- Aim of the task -
Please make an exact copy of the listing, without the pictures.

- Task material -
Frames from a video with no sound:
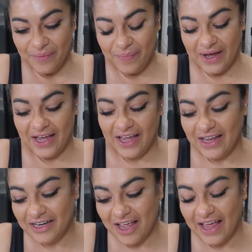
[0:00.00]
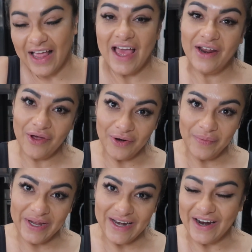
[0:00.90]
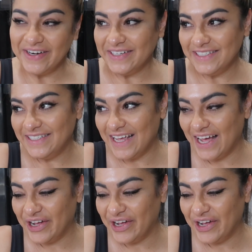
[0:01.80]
But I gotta go to my daughter's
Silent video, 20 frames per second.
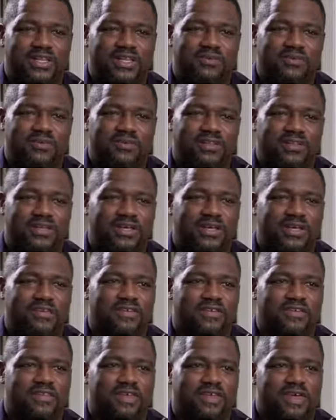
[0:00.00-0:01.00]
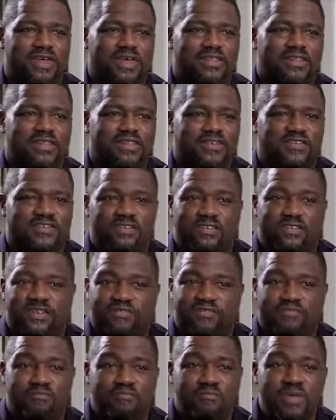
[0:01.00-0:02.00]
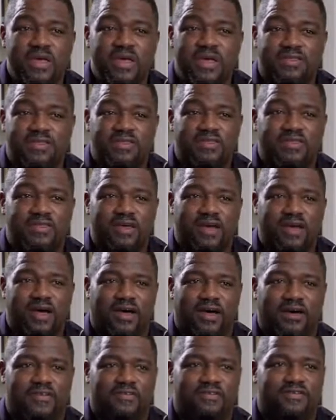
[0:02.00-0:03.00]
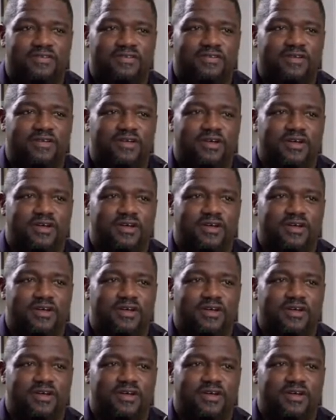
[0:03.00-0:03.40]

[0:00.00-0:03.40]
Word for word: dealing with is this this myth of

- Output for this task -
Frames from a video with no sound:
[0:00.00]
[0:00.90]
[0:01.80]
But I gotta go to my daughter's
Silent video, 20 frames per second.
[0:00.00-0:01.00]
[0:01.00-0:02.00]
[0:02.00-0:03.00]
[0:03.00-0:03.40]

[0:00.00-0:03.40]
Word for word: dealing with is this this myth of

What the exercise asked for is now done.